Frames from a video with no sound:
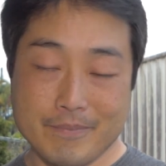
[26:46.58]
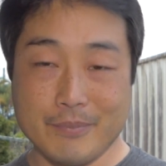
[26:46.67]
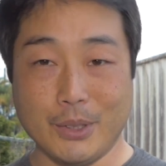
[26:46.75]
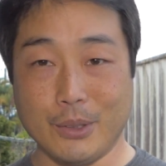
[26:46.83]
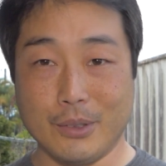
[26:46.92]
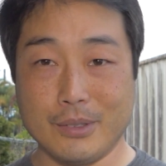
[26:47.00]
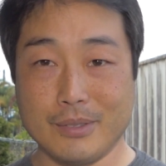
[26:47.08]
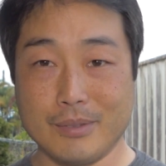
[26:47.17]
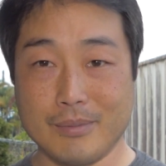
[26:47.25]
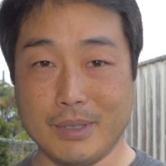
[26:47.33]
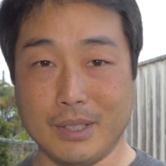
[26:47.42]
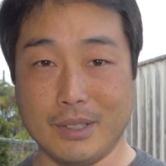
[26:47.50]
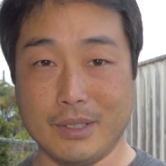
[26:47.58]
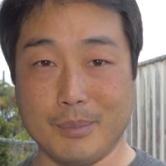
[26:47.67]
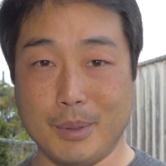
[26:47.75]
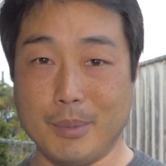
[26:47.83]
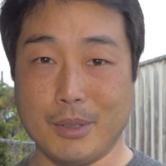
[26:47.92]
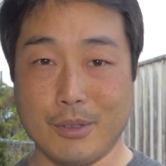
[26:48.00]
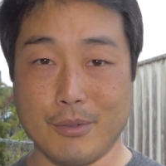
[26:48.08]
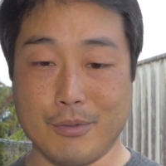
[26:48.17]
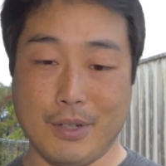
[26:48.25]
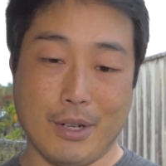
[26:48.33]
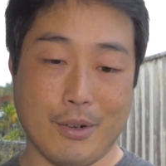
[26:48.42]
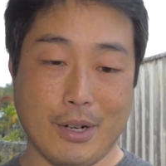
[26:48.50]
you know, maybe the
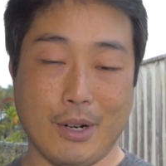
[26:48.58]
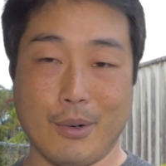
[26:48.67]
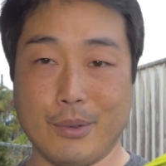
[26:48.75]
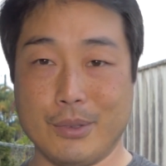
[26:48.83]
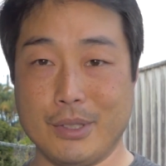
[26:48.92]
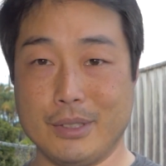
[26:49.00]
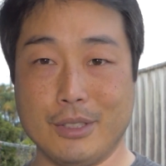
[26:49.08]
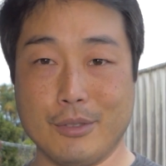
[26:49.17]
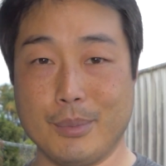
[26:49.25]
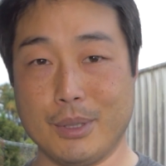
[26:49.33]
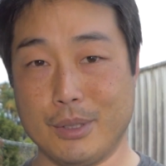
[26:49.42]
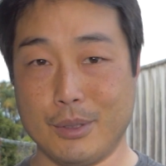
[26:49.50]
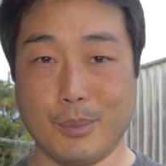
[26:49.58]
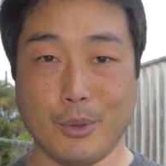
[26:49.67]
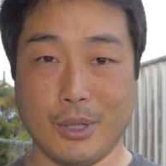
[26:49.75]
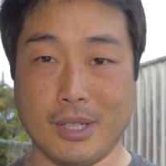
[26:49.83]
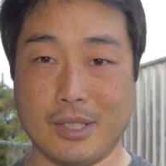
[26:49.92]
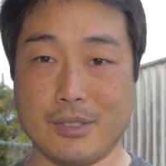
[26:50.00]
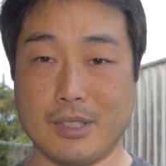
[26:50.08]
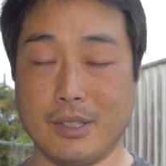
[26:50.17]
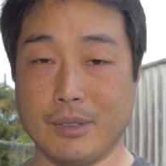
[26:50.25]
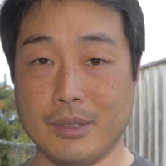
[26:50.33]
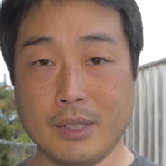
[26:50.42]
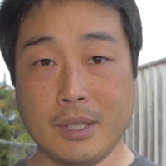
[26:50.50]
fatter arrow did give me a little more X
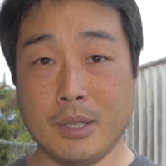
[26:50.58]
count,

• • • • •

*Your task*
Reproduce the material exactly; omit the pictures.

*Solution*
Frames from a video with no sound:
[26:46.58]
[26:46.67]
[26:46.75]
[26:46.83]
[26:46.92]
[26:47.00]
[26:47.08]
[26:47.17]
[26:47.25]
[26:47.33]
[26:47.42]
[26:47.50]
[26:47.58]
[26:47.67]
[26:47.75]
[26:47.83]
[26:47.92]
[26:48.00]
[26:48.08]
[26:48.17]
[26:48.25]
[26:48.33]
[26:48.42]
[26:48.50]
you know, maybe the
[26:48.58]
[26:48.67]
[26:48.75]
[26:48.83]
[26:48.92]
[26:49.00]
[26:49.08]
[26:49.17]
[26:49.25]
[26:49.33]
[26:49.42]
[26:49.50]
[26:49.58]
[26:49.67]
[26:49.75]
[26:49.83]
[26:49.92]
[26:50.00]
[26:50.08]
[26:50.17]
[26:50.25]
[26:50.33]
[26:50.42]
[26:50.50]
fatter arrow did give me a little more X
[26:50.58]
count,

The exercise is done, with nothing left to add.